Where a record holds a picture, leave the picture out; otherwise repeat every record exactly.
(Data extract)
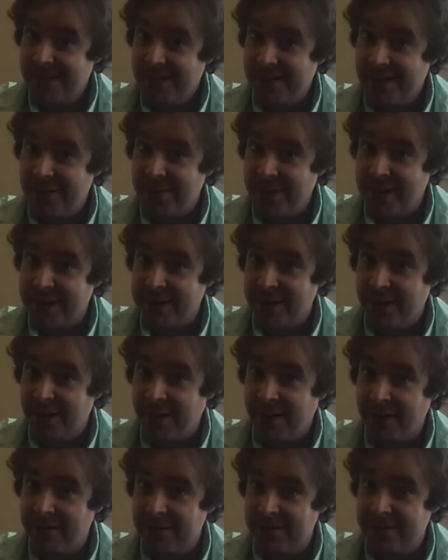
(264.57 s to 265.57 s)
Director
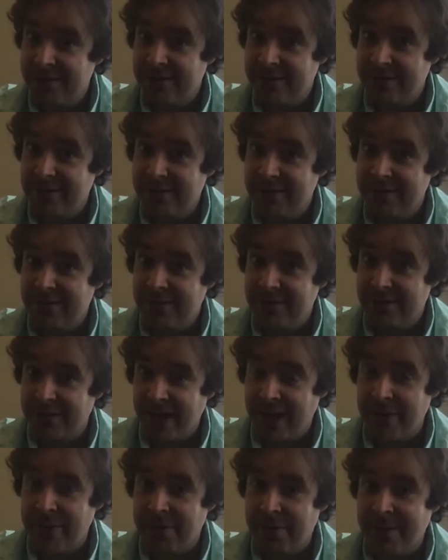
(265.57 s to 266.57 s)
of, say
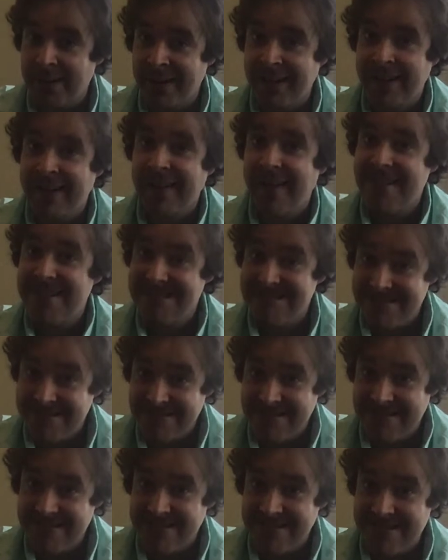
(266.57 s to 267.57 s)
it with me,
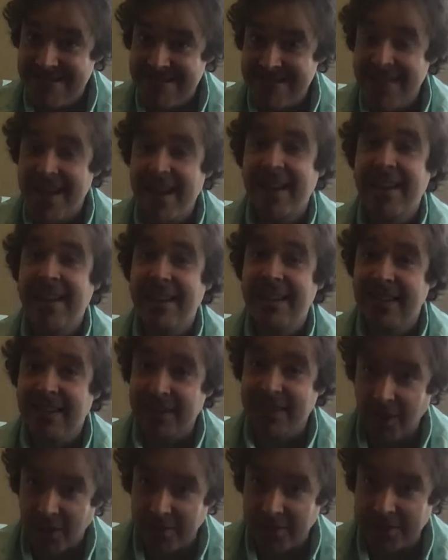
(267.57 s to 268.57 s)

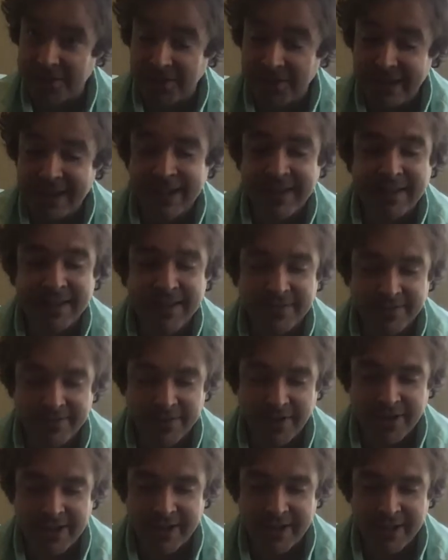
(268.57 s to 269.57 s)
Silver Streak.
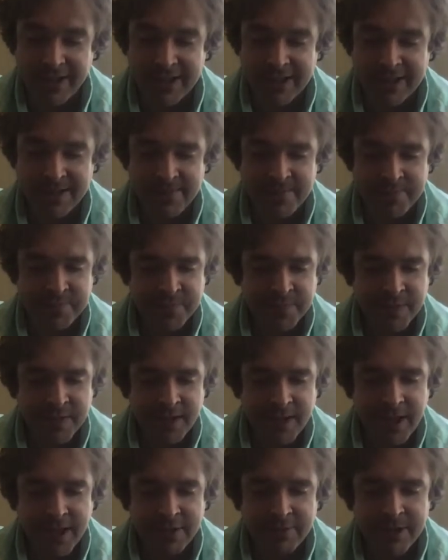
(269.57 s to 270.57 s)
Very good.
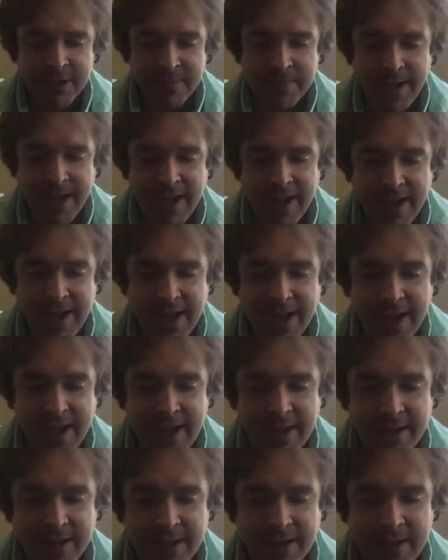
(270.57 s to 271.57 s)
And written
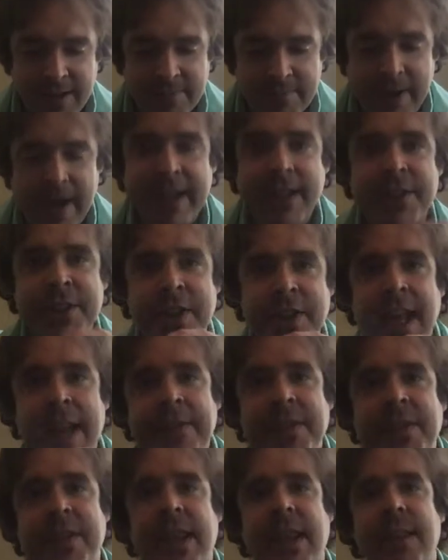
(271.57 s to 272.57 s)
by Paddy
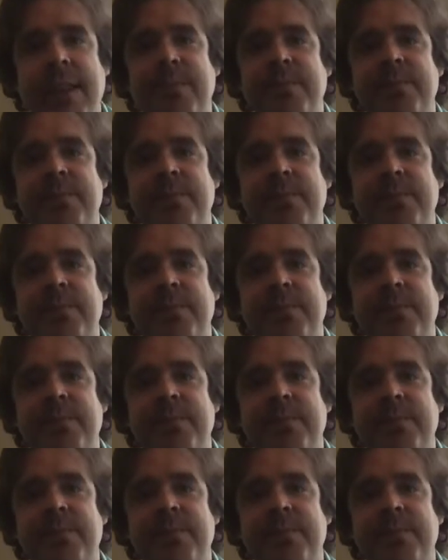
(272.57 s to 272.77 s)
Chayefsky,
(End Data extract)
> [Solution to this exercise]:
(264.57 s to 265.57 s)
Director
(265.57 s to 266.57 s)
of, say
(266.57 s to 267.57 s)
it with me,
(267.57 s to 268.57 s)

(268.57 s to 269.57 s)
Silver Streak.
(269.57 s to 270.57 s)
Very good.
(270.57 s to 271.57 s)
And written
(271.57 s to 272.57 s)
by Paddy
(272.57 s to 272.77 s)
Chayefsky,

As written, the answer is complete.